My guide, the pig

Animals aren’t the better people either. In Rithy Panh’s hybrid documentary and essay film Everything Will Be OK, they take over the world only to commit the same, uh, inhumanities.

First they tear down monuments – Statue of Liberty, Pyramids, Pantheon, everything is ruined. A fraction of Stalin’s mustache is still sticking out of the sand. Then they erect their own statues of their leader, a wild boar with imposing tusks. In its hands it holds its instruments of power: a smartphone and a book reminiscent of Mao Tse Tung’s “Red Bible”, only with a golden pig’s head on the front.

They build concentration camps, force prisoners to work, humiliate, experiment, execute. The Cambodian filmmaker, born in 1964, found a unique film language for the scenario reminiscent of George Orwell

Rithy Panh, who fled to France to escape the Khmer Rouge, had hundreds of clay figures molded and painted, which he arranged in true-to-scale dioramas. The camera glides through these miniature landscapes, showing pigs, dogs, lions, elephants, monkeys and crocodiles in close-up. They hold weapons in their hands, sometimes also ropes by which they lead the people.

“Everything Will Be OK” is not an animated film in the traditional sense, nor does it use stop-motion technology. The clay figures just stand around. As detailed as they are designed, they have a gentle charm of the naïve – which is at the same time unsettling given the atrocities they commit.

As it turns out, they act like humans.
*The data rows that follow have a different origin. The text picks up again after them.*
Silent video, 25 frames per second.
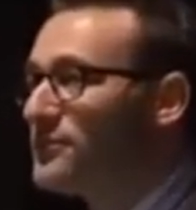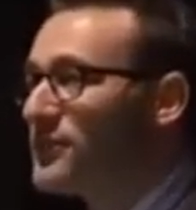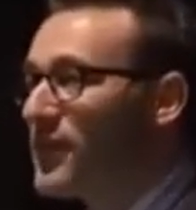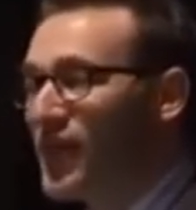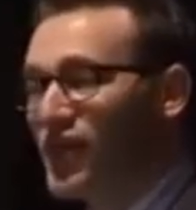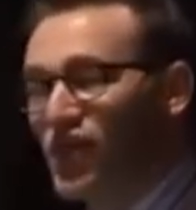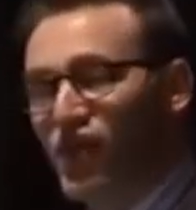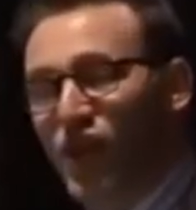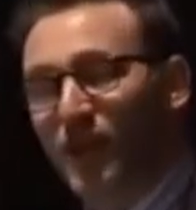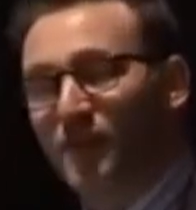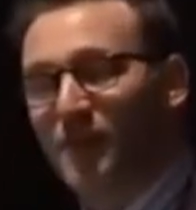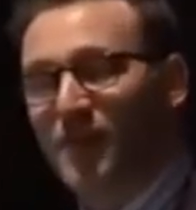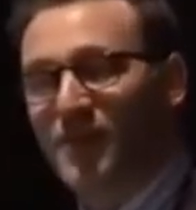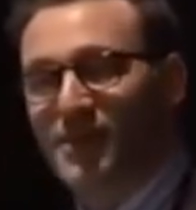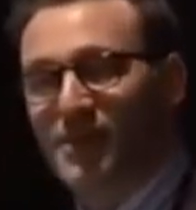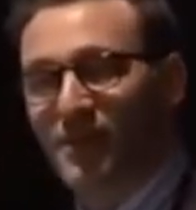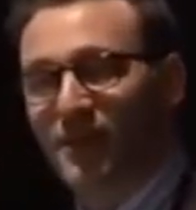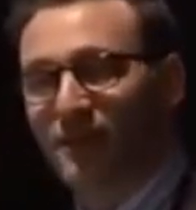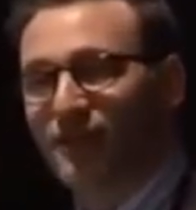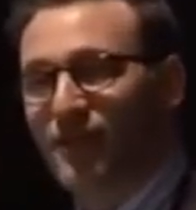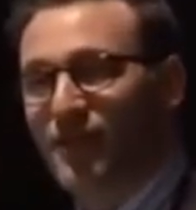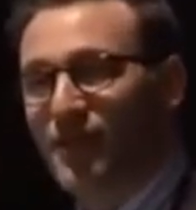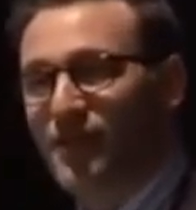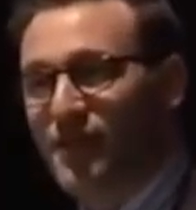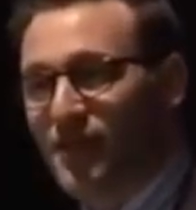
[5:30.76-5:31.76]
I checked
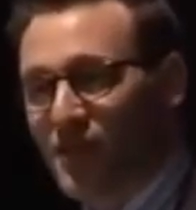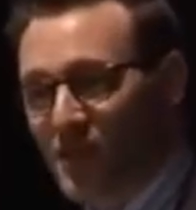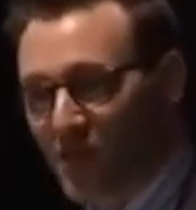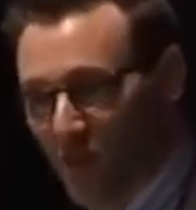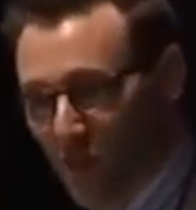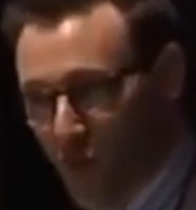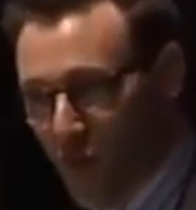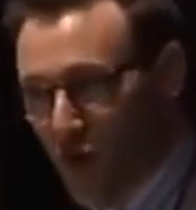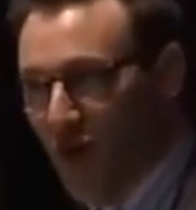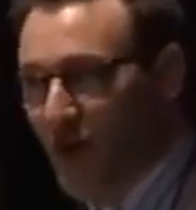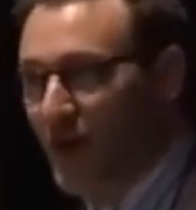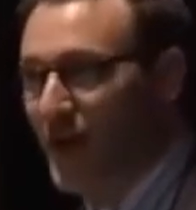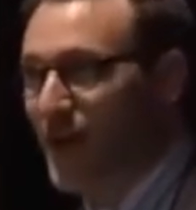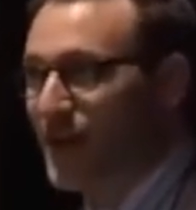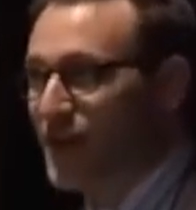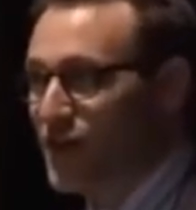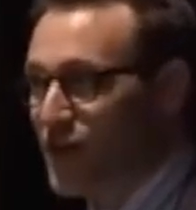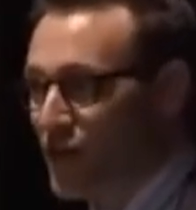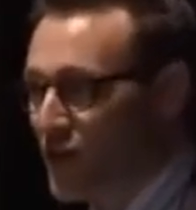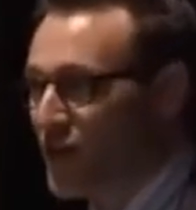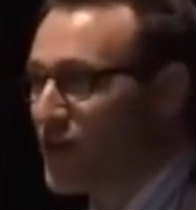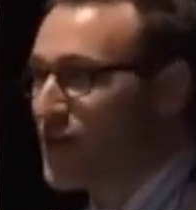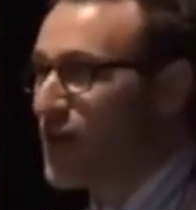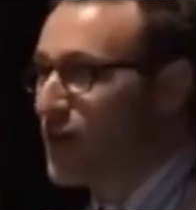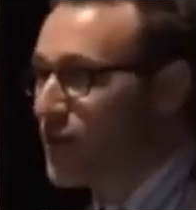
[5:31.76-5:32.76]
myself in. This morning, I
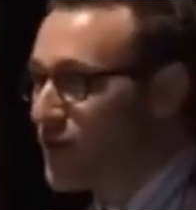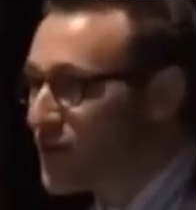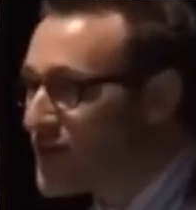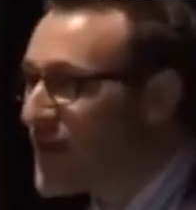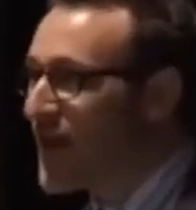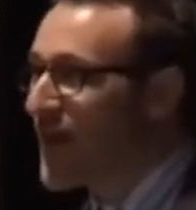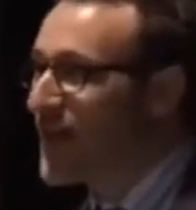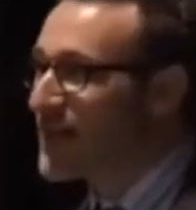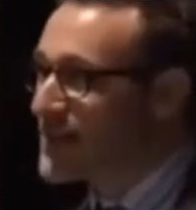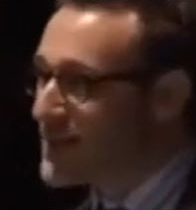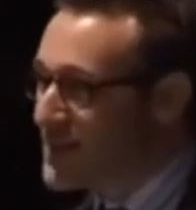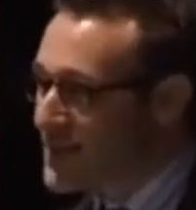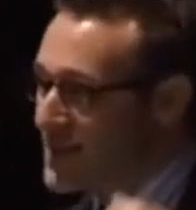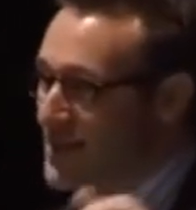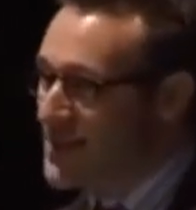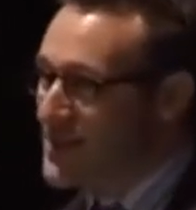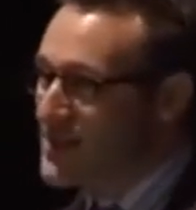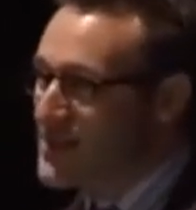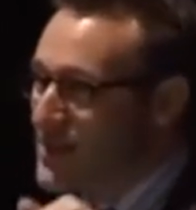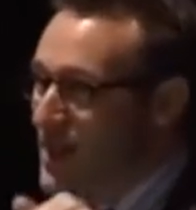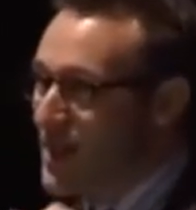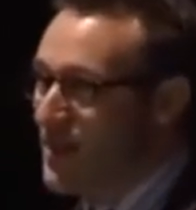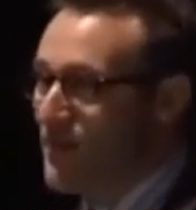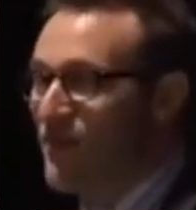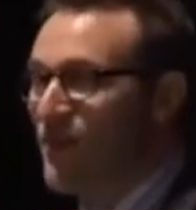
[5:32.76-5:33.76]
took another taxi to the
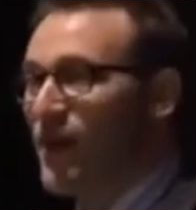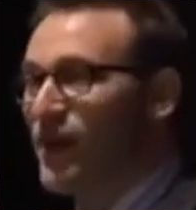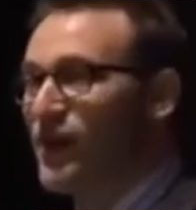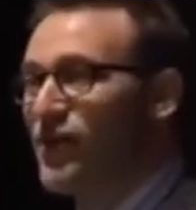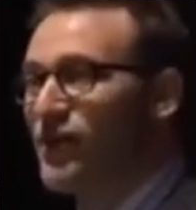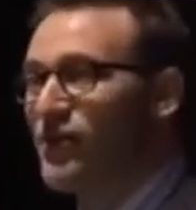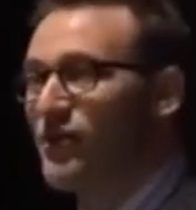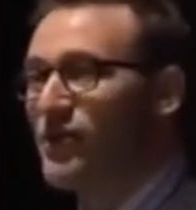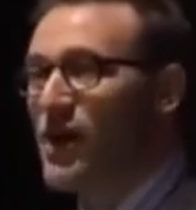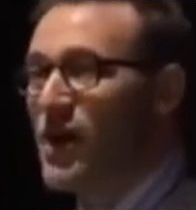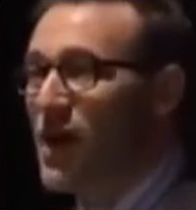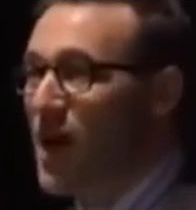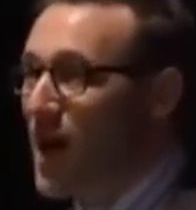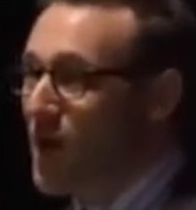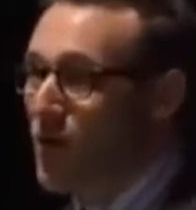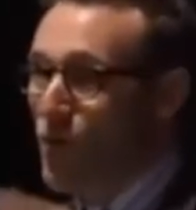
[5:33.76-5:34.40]
same venue.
In a hall that looks like a mixture of control center and machine room, the animals look at the accumulated monstrosities for which people were responsible in the 20th century. Rithy Panh shows archive footage of executions, war crimes, murder and manslaughter, violence against animals: slaughtering, the disposal of male chicks, animal experiments, sometimes in six parallel split screens.
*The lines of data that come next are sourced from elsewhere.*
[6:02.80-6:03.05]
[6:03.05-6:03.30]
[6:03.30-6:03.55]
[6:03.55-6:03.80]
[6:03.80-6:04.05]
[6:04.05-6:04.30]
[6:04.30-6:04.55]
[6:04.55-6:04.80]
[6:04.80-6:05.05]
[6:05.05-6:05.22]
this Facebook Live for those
One is tempted to just follow the film with fingers held up, similar to Rithy Panh’s series of images of destruction and corpses “Irradiés” two years ago, with which he won the Berlinale Documentary Film Prize.

But horror also lurks on the audio track. When it’s not barking, grunting, growling, and roaring, cries of pain can be heard. Or the ax blows of the poachers chopping up the legs of a killed elephant. A woman’s voice, which initially introduces itself as “the archive”, tells the “moral fable” of the way the world works. The text, written by Christophe Bataille – Rithy Panh has written two books with the author – oscillates between poetry and philosophy and finally contributes to the overwhelming demands of the audience.

Overexploitation of nature, meat consumption, capitalism, surveillance, abuse of power, which for the filmmaker also seems to manifest itself in the obligation to wear masks and vaccinations), totalitarianism, fascism: in his “Worst-of-Humanity” scenario, Rithy Panh assembles a whole host of enemy images. He combines them with the Knet tableaux in order to demonstrate the absurdity of human action.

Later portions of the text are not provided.